Bi Yilin, Jiao Xinshan, Lee Yan-Li, Zhou Tao
CompleX Lab, School of Computer Science and Engineering, University of Electronic Science and Technology of China, Chengdu 611731, China.
School of Computer and Software Engineering, Xihua University, Chengdu 610039, China.
PNAS Nexus. 2024 Nov 6;3(11):pgae498. doi: 10.1093/pnasnexus/pgae498. eCollection 2024 Nov.
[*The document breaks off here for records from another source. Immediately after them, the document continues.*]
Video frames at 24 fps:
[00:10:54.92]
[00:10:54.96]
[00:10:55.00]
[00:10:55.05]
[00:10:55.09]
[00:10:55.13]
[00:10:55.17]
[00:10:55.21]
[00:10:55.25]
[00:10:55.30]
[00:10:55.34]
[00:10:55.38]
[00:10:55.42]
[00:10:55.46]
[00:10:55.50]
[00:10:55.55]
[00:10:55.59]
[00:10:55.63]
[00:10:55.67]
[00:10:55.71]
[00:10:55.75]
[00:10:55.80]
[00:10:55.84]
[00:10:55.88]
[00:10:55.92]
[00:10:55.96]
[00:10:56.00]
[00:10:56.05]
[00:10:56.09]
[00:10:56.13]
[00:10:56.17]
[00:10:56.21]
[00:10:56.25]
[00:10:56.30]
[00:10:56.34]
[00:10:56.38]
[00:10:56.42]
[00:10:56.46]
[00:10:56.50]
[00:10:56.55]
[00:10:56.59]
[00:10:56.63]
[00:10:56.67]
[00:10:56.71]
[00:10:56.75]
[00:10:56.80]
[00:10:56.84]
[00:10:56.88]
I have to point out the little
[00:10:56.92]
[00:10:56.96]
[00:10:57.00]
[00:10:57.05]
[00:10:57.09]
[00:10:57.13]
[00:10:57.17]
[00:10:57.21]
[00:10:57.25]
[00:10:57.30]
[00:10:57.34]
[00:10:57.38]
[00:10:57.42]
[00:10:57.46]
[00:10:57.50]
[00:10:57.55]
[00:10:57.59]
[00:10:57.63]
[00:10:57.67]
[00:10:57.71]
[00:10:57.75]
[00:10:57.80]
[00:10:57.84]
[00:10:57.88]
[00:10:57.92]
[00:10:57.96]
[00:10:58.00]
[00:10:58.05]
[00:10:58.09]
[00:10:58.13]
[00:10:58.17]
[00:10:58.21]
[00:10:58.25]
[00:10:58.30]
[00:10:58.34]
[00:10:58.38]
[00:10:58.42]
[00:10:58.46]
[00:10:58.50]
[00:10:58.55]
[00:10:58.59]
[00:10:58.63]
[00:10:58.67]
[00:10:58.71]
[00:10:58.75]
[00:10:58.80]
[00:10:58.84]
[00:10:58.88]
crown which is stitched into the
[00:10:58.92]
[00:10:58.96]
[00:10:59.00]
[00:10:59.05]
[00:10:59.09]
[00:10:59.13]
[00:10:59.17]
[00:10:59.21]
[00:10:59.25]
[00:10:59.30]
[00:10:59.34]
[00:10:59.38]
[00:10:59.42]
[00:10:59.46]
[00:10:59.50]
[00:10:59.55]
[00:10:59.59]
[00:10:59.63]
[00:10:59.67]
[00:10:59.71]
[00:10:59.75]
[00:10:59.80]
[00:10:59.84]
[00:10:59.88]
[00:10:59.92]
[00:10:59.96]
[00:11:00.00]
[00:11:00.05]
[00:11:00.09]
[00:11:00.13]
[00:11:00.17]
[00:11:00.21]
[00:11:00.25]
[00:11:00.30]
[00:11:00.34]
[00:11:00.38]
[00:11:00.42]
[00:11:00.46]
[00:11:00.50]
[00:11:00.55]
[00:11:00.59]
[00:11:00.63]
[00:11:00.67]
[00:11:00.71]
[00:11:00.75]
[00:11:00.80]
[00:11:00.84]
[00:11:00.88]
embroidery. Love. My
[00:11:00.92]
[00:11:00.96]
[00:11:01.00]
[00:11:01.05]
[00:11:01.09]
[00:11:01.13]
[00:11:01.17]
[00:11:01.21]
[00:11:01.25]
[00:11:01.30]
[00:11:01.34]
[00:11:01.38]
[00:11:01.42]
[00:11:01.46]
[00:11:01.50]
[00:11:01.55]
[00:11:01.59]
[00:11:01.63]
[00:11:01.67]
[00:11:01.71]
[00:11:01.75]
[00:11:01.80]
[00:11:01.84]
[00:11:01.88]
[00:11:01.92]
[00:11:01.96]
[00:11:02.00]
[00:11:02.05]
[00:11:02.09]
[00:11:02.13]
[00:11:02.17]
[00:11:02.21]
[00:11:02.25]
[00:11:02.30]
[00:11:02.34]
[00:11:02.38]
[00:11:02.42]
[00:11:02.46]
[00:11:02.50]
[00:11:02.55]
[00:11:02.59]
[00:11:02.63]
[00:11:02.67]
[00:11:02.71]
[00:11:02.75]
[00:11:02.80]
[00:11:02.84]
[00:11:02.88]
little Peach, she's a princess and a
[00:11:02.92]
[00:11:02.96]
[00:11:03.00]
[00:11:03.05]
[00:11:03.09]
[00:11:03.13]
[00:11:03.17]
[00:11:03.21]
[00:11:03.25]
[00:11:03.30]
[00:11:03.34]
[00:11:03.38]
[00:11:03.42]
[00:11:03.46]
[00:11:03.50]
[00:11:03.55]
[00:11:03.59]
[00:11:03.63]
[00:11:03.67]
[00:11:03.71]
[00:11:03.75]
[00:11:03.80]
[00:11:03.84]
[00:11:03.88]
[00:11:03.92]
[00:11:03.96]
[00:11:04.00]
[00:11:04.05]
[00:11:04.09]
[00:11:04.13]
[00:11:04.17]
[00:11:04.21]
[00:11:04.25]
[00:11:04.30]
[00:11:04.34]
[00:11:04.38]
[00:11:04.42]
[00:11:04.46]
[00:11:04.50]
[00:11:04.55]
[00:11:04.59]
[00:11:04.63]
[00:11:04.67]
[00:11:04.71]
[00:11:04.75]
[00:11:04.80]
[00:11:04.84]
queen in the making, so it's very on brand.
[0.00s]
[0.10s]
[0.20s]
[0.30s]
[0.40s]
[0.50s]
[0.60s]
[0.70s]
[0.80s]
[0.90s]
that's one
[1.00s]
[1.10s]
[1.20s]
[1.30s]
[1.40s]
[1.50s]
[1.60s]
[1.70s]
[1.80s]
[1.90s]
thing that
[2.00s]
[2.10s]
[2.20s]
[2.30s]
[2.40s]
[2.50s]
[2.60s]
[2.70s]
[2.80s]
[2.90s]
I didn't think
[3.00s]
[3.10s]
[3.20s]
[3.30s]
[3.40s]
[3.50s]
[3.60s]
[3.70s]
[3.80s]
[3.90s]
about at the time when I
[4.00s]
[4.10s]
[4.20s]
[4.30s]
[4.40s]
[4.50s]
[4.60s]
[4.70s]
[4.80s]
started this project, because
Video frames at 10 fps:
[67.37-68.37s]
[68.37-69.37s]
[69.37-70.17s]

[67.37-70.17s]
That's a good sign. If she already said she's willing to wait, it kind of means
Link prediction is a paradigmatic and challenging problem in network science, which aims to predict missing links, future links, and temporal links based on known topology. Along with the increasing number of link prediction algorithms, a critical yet previously ignored risk is that the evaluation metrics for algorithm performance are usually chosen at will. This paper implements extensive experiments on hundreds of real networks and 26 well-known algorithms, revealing significant inconsistency among evaluation metrics, namely different metrics probably produce remarkably different rankings of algorithms. Therefore, we conclude that any single metric cannot comprehensively or credibly evaluate algorithm performance. In terms of information content, we suggest the usage of at least two metrics: one is the area under the receiver operating characteristic curve, and the other is one of the following three candidates, say the area under the precision-recall curve, the area under the precision curve, and the normalized discounted cumulative gain. When the data are imbalanced, say the number of negative samples significantly outweighs the number of positive samples, the area under the generalized Receiver Operating Characteristic curve should also be used. In addition, as we have proved the essential equivalence of threshold-dependent metrics, if in a link prediction task, some specific thresholds are meaningful, we can consider any one threshold-dependent metric with those thresholds. This work completes a missing part in the landscape of link prediction, and provides a starting point toward a well-accepted criterion or standard to select proper evaluation metrics for link prediction.
链路预测是网络科学中一个典型且具有挑战性的问题,其目的是基于已知拓扑结构预测缺失的链路、未来的链路以及时间链路。随着链路预测算法数量的不断增加,一个关键但此前被忽视的风险是,算法性能的评估指标通常是随意选择的。本文对数百个真实网络和26种知名算法进行了广泛的实验,揭示了评估指标之间存在显著的不一致性,即不同的指标可能会产生截然不同的算法排名。因此,我们得出结论,任何单一指标都无法全面或可靠地评估算法性能。在信息内容方面,我们建议至少使用两个指标:一个是接收器操作特征曲线下的面积,另一个是以下三个候选指标之一,即精确率-召回率曲线下的面积、精确率曲线下的面积以及归一化折损累计增益。当数据不平衡时,即负样本数量显著超过正样本数量时,还应使用广义接收器操作特征曲线下的面积。此外,由于我们已经证明了依赖阈值的指标本质上是等价的,如果在链路预测任务中某些特定阈值是有意义的,我们可以考虑任何一个带有这些阈值的依赖阈值的指标。这项工作填补了链路预测领域中缺失的一部分,并为选择链路预测的合适评估指标提供了一个被广泛接受的标准或准则的起点。